+++ Input data

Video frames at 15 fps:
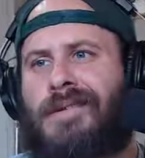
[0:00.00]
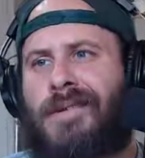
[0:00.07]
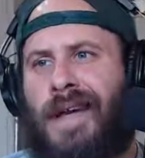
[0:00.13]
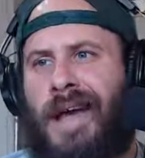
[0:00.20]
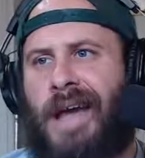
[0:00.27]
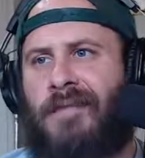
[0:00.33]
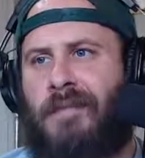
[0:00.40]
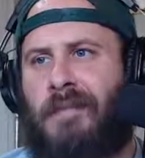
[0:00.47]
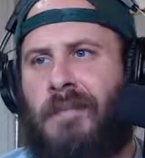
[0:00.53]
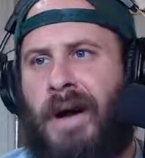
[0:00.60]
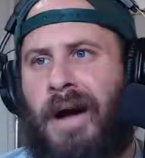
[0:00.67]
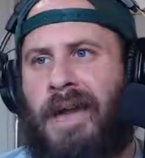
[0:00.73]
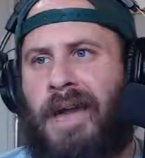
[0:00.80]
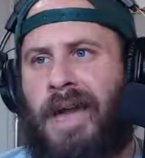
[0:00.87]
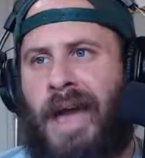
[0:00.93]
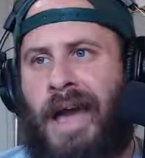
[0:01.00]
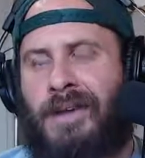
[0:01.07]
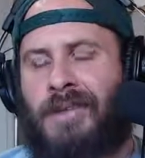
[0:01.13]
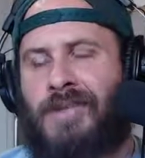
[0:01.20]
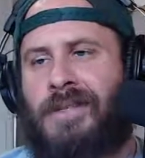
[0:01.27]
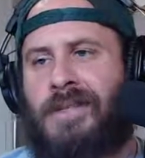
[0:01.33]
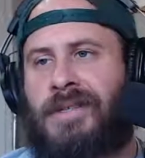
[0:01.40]
to have my
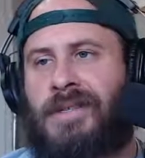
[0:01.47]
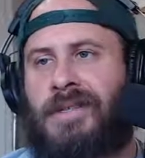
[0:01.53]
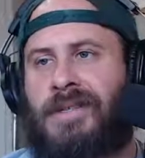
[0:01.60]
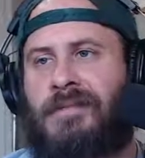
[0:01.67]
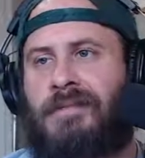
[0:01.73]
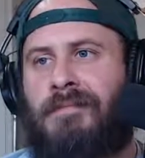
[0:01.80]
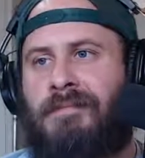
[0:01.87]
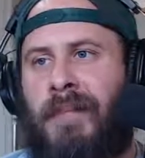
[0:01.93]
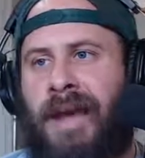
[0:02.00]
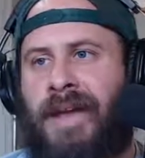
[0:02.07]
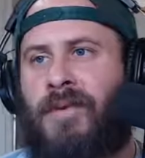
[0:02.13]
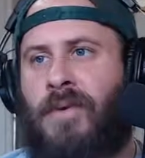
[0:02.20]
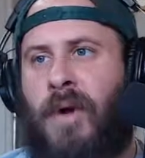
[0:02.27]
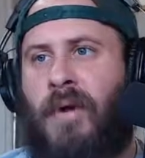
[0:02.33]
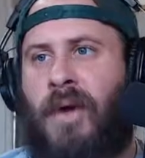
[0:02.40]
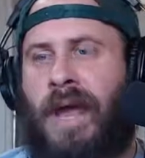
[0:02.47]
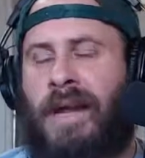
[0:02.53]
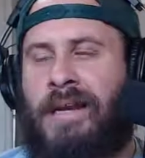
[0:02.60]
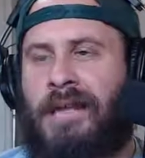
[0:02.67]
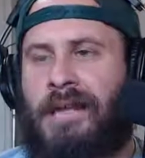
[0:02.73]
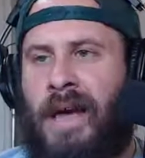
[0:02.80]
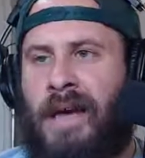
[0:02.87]
actions micro
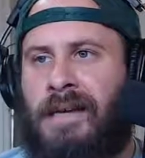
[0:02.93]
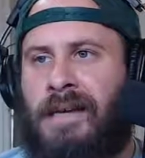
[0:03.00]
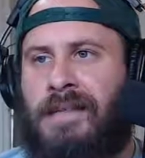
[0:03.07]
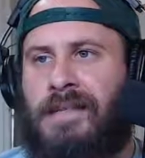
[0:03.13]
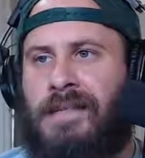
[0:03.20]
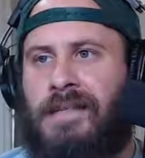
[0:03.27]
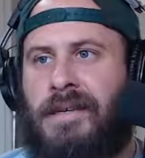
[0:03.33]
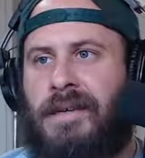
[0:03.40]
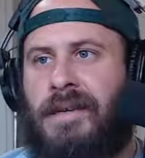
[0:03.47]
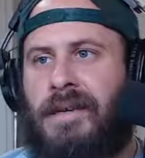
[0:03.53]
analyzed,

++++++

• **Your goal**
Write out the data in full and exactly as given, though without the images.

• **Task result**
Video frames at 15 fps:
[0:00.00]
[0:00.07]
[0:00.13]
[0:00.20]
[0:00.27]
[0:00.33]
[0:00.40]
[0:00.47]
[0:00.53]
[0:00.60]
[0:00.67]
[0:00.73]
[0:00.80]
[0:00.87]
[0:00.93]
[0:01.00]
[0:01.07]
[0:01.13]
[0:01.20]
[0:01.27]
[0:01.33]
[0:01.40]
to have my
[0:01.47]
[0:01.53]
[0:01.60]
[0:01.67]
[0:01.73]
[0:01.80]
[0:01.87]
[0:01.93]
[0:02.00]
[0:02.07]
[0:02.13]
[0:02.20]
[0:02.27]
[0:02.33]
[0:02.40]
[0:02.47]
[0:02.53]
[0:02.60]
[0:02.67]
[0:02.73]
[0:02.80]
[0:02.87]
actions micro
[0:02.93]
[0:03.00]
[0:03.07]
[0:03.13]
[0:03.20]
[0:03.27]
[0:03.33]
[0:03.40]
[0:03.47]
[0:03.53]
analyzed,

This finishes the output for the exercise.